→ WORK ORDER: Below is a set of records, and all of them should be retyped exactly, minus the pictures.

Dataset excerpts
== Segment start ==

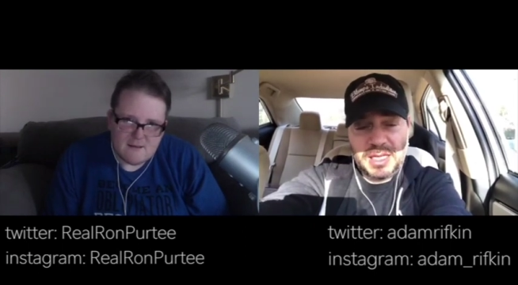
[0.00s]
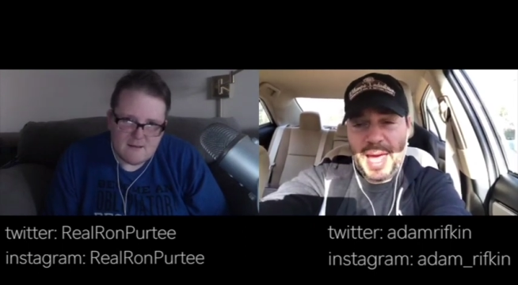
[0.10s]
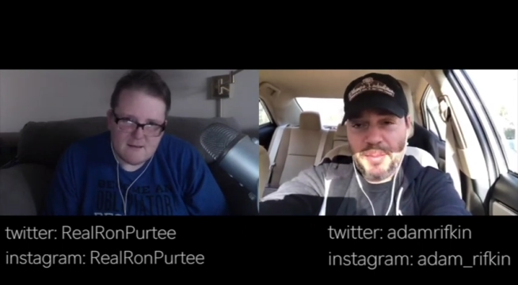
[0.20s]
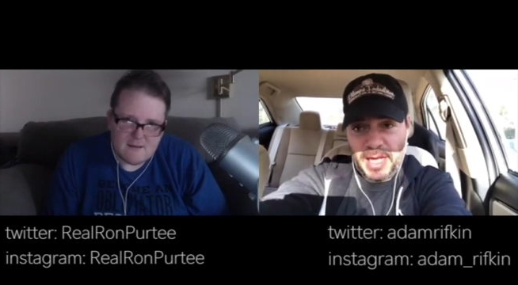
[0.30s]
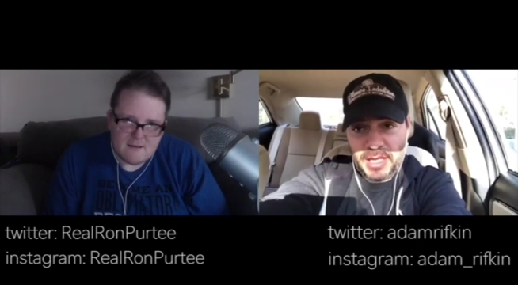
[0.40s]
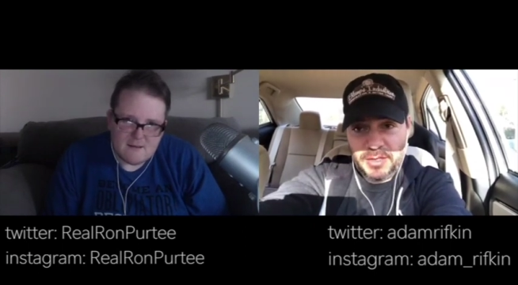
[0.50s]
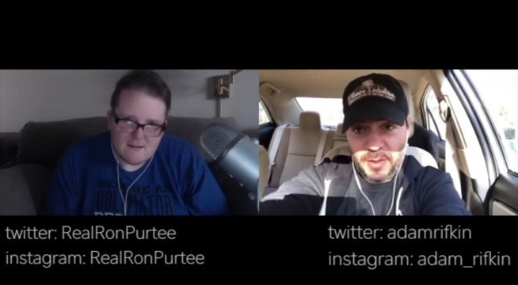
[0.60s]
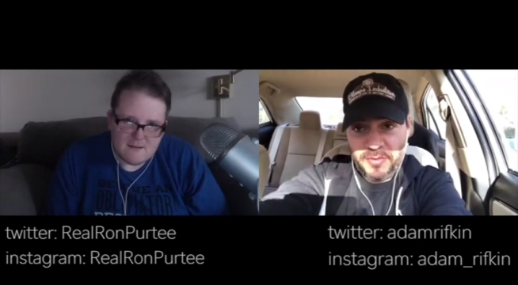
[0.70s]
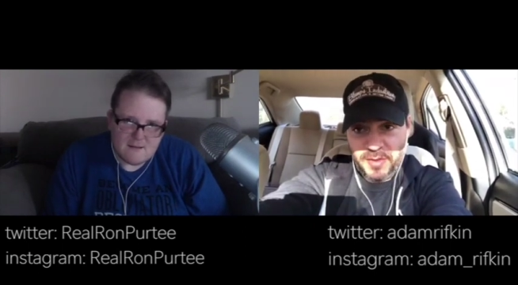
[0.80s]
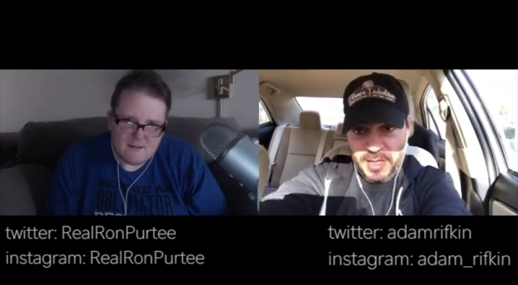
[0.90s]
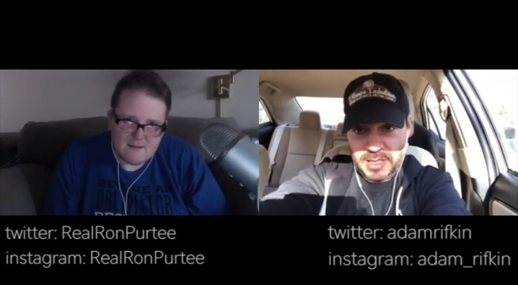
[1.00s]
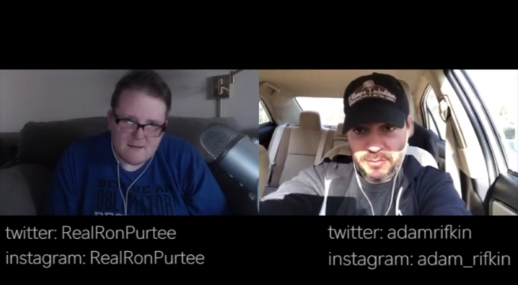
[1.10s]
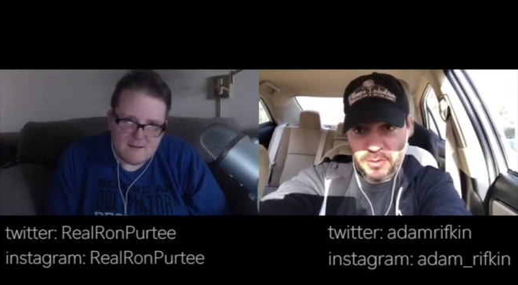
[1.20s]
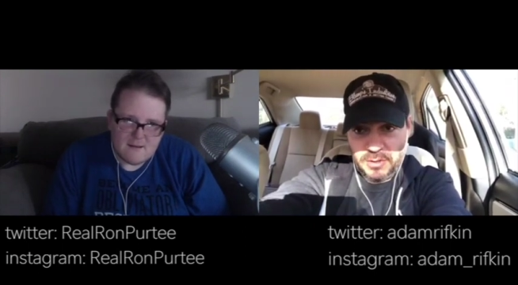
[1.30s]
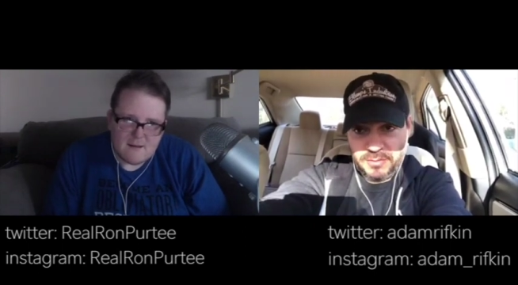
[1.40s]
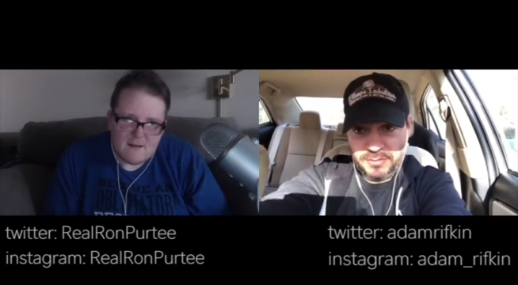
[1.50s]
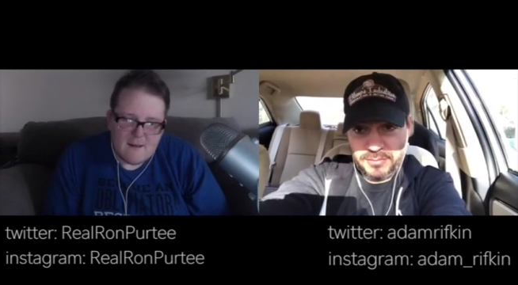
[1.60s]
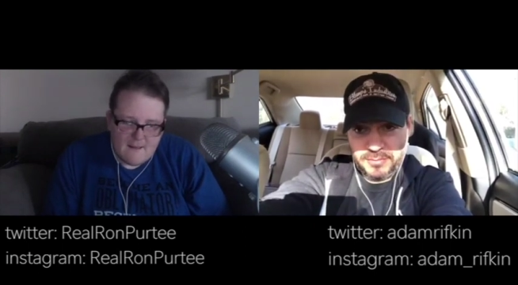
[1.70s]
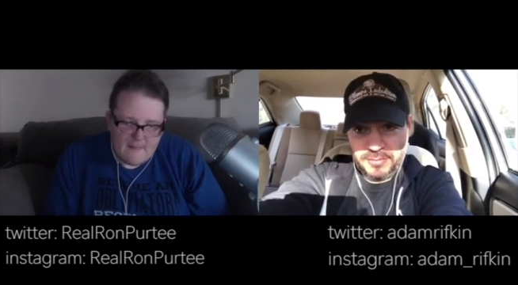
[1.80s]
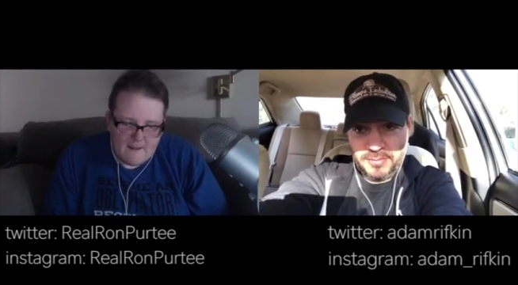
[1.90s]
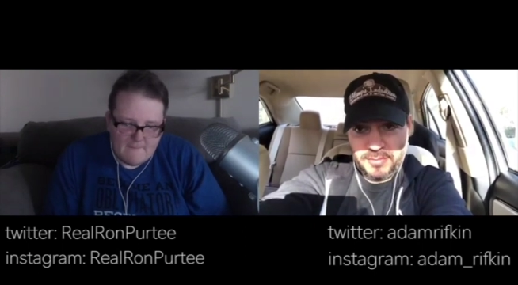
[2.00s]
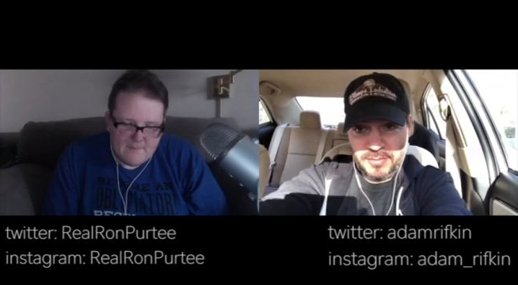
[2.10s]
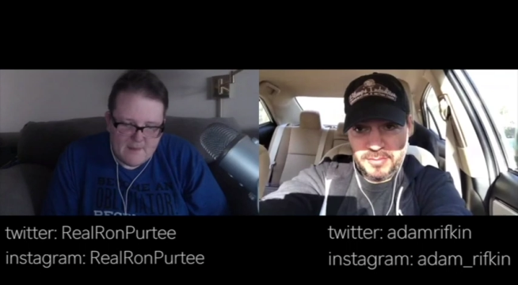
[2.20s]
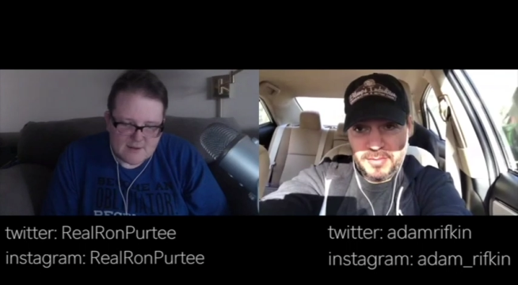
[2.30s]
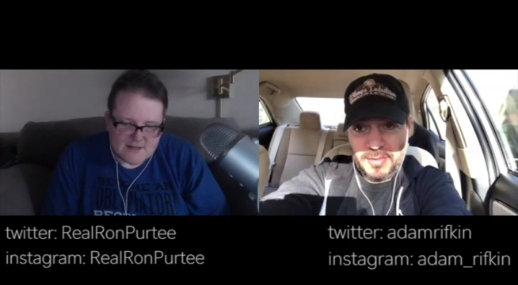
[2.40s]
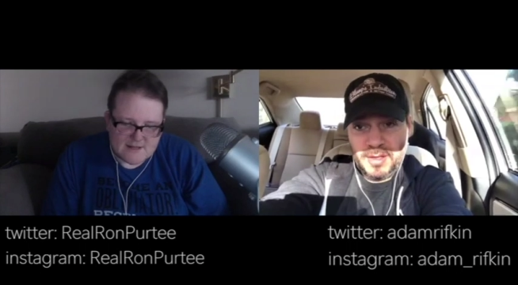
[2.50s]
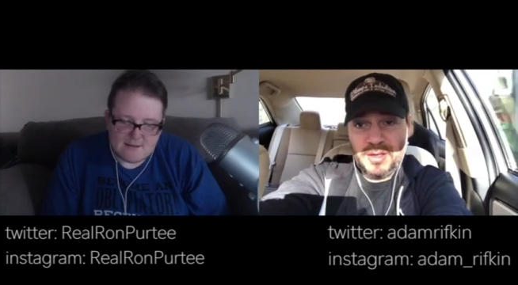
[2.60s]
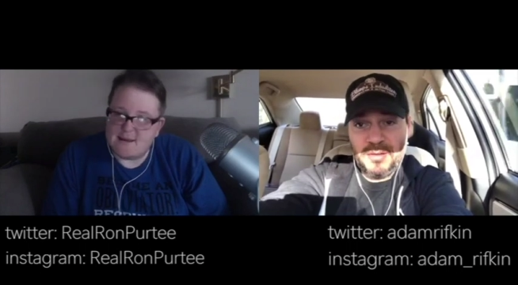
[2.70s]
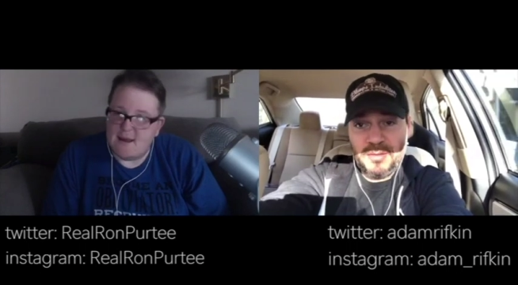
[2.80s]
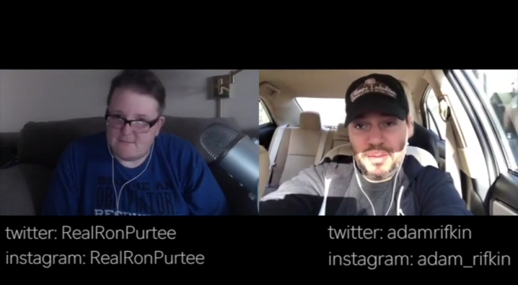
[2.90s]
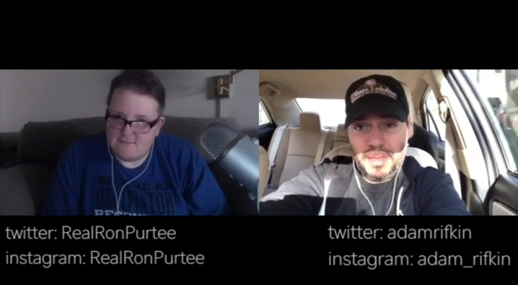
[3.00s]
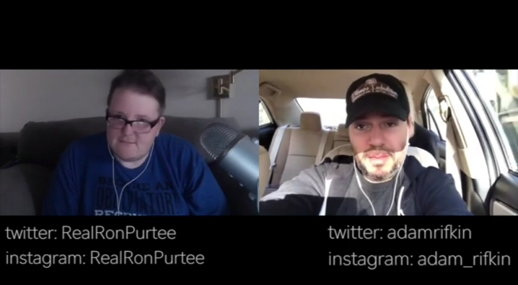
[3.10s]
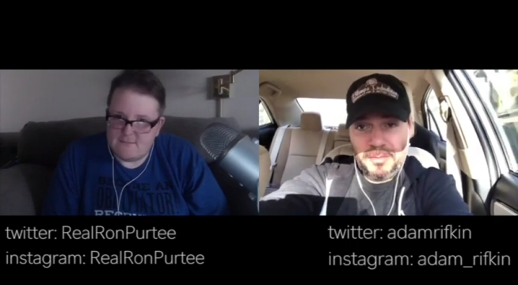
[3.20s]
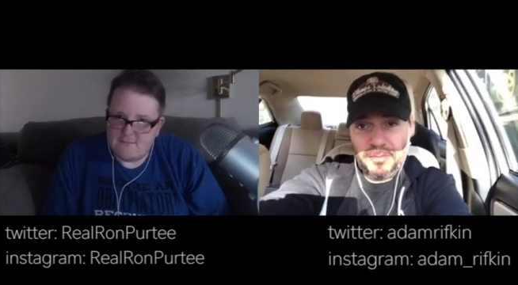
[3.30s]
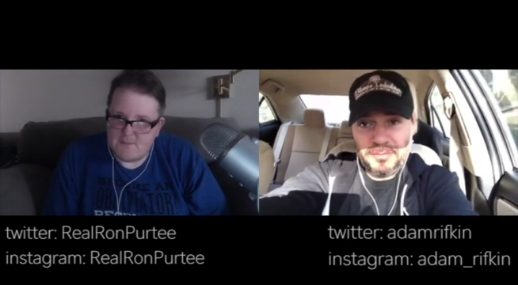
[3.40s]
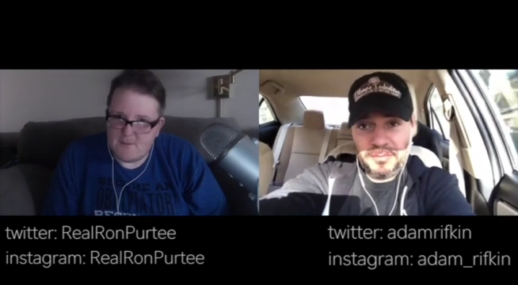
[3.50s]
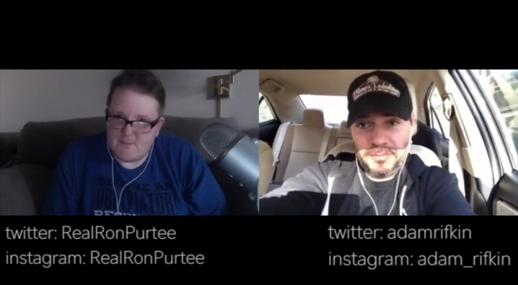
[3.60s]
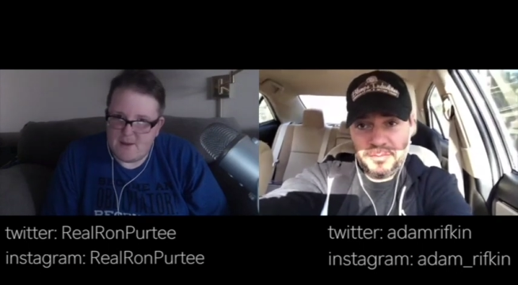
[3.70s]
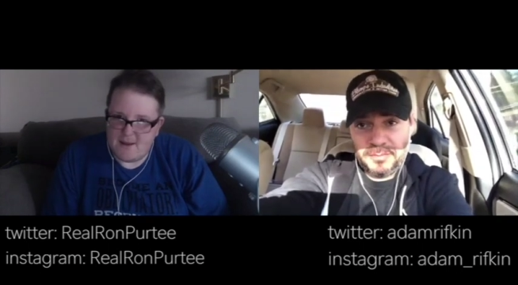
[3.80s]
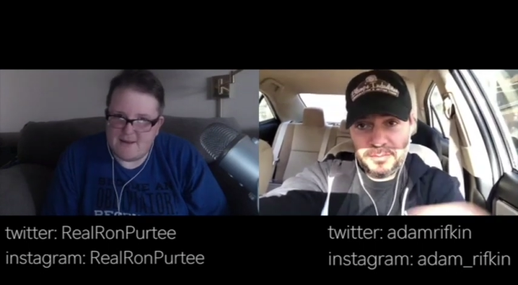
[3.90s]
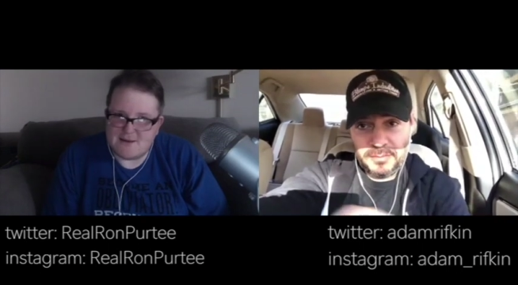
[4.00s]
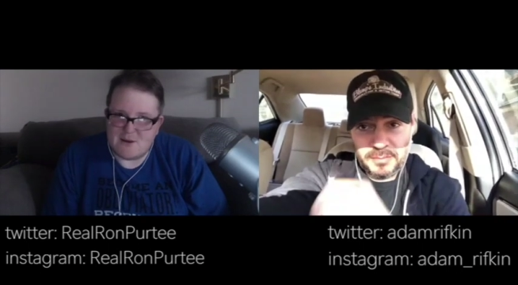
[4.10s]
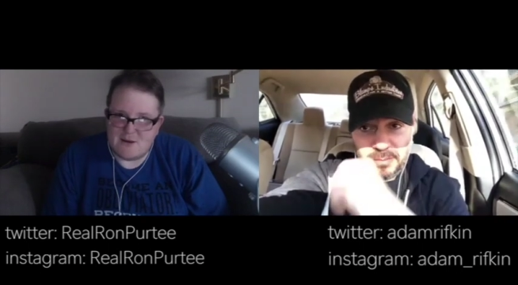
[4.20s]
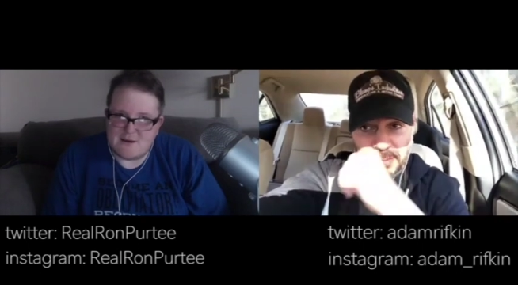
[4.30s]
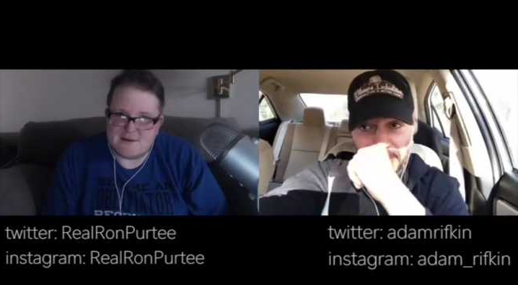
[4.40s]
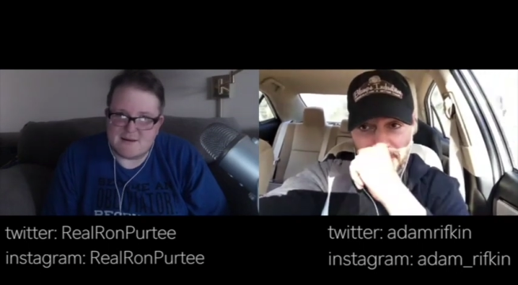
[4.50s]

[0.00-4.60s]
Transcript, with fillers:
Speaker 1: Slamdance Film Festival.
Speaker 2: Now, since then, Penn has lost a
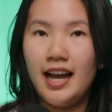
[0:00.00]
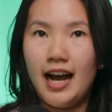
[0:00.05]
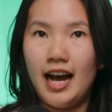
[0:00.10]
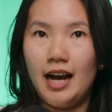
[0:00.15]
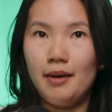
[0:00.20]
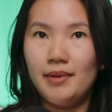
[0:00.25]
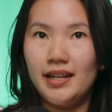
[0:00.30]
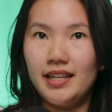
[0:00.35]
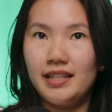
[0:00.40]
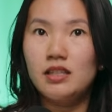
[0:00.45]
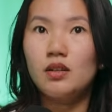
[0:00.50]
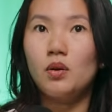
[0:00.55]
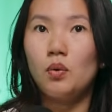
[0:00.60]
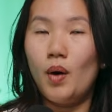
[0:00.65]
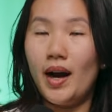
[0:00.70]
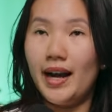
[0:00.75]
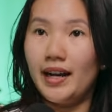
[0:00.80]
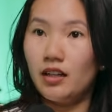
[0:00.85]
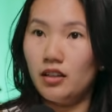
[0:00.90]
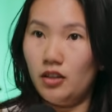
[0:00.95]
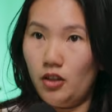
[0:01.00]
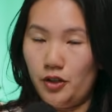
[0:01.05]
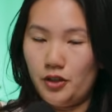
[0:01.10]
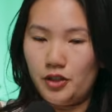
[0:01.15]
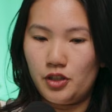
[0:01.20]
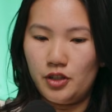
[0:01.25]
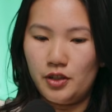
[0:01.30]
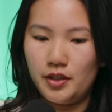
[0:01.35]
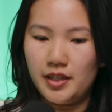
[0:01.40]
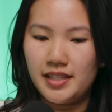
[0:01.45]
It's quite
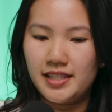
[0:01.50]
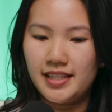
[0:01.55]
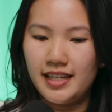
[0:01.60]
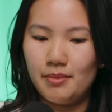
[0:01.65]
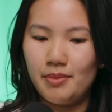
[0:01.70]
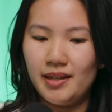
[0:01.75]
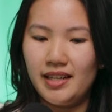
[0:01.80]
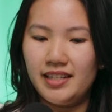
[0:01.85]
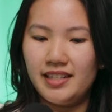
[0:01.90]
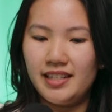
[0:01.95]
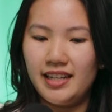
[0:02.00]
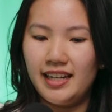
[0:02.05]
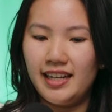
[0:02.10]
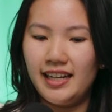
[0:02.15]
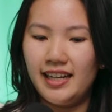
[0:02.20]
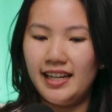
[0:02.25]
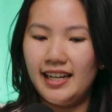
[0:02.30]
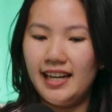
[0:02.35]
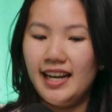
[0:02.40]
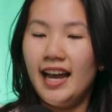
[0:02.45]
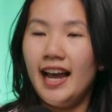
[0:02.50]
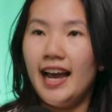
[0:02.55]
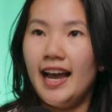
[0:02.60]
close to the CBD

== Segment end ==

→ TASK RESPONSE:
[0.00s]
[0.10s]
[0.20s]
[0.30s]
[0.40s]
[0.50s]
[0.60s]
[0.70s]
[0.80s]
[0.90s]
[1.00s]
[1.10s]
[1.20s]
[1.30s]
[1.40s]
[1.50s]
[1.60s]
[1.70s]
[1.80s]
[1.90s]
[2.00s]
[2.10s]
[2.20s]
[2.30s]
[2.40s]
[2.50s]
[2.60s]
[2.70s]
[2.80s]
[2.90s]
[3.00s]
[3.10s]
[3.20s]
[3.30s]
[3.40s]
[3.50s]
[3.60s]
[3.70s]
[3.80s]
[3.90s]
[4.00s]
[4.10s]
[4.20s]
[4.30s]
[4.40s]
[4.50s]

[0.00-4.60s]
Transcript, with fillers:
Speaker 1: Slamdance Film Festival.
Speaker 2: Now, since then, Penn has lost a
[0:00.00]
[0:00.05]
[0:00.10]
[0:00.15]
[0:00.20]
[0:00.25]
[0:00.30]
[0:00.35]
[0:00.40]
[0:00.45]
[0:00.50]
[0:00.55]
[0:00.60]
[0:00.65]
[0:00.70]
[0:00.75]
[0:00.80]
[0:00.85]
[0:00.90]
[0:00.95]
[0:01.00]
[0:01.05]
[0:01.10]
[0:01.15]
[0:01.20]
[0:01.25]
[0:01.30]
[0:01.35]
[0:01.40]
[0:01.45]
It's quite
[0:01.50]
[0:01.55]
[0:01.60]
[0:01.65]
[0:01.70]
[0:01.75]
[0:01.80]
[0:01.85]
[0:01.90]
[0:01.95]
[0:02.00]
[0:02.05]
[0:02.10]
[0:02.15]
[0:02.20]
[0:02.25]
[0:02.30]
[0:02.35]
[0:02.40]
[0:02.45]
[0:02.50]
[0:02.55]
[0:02.60]
close to the CBD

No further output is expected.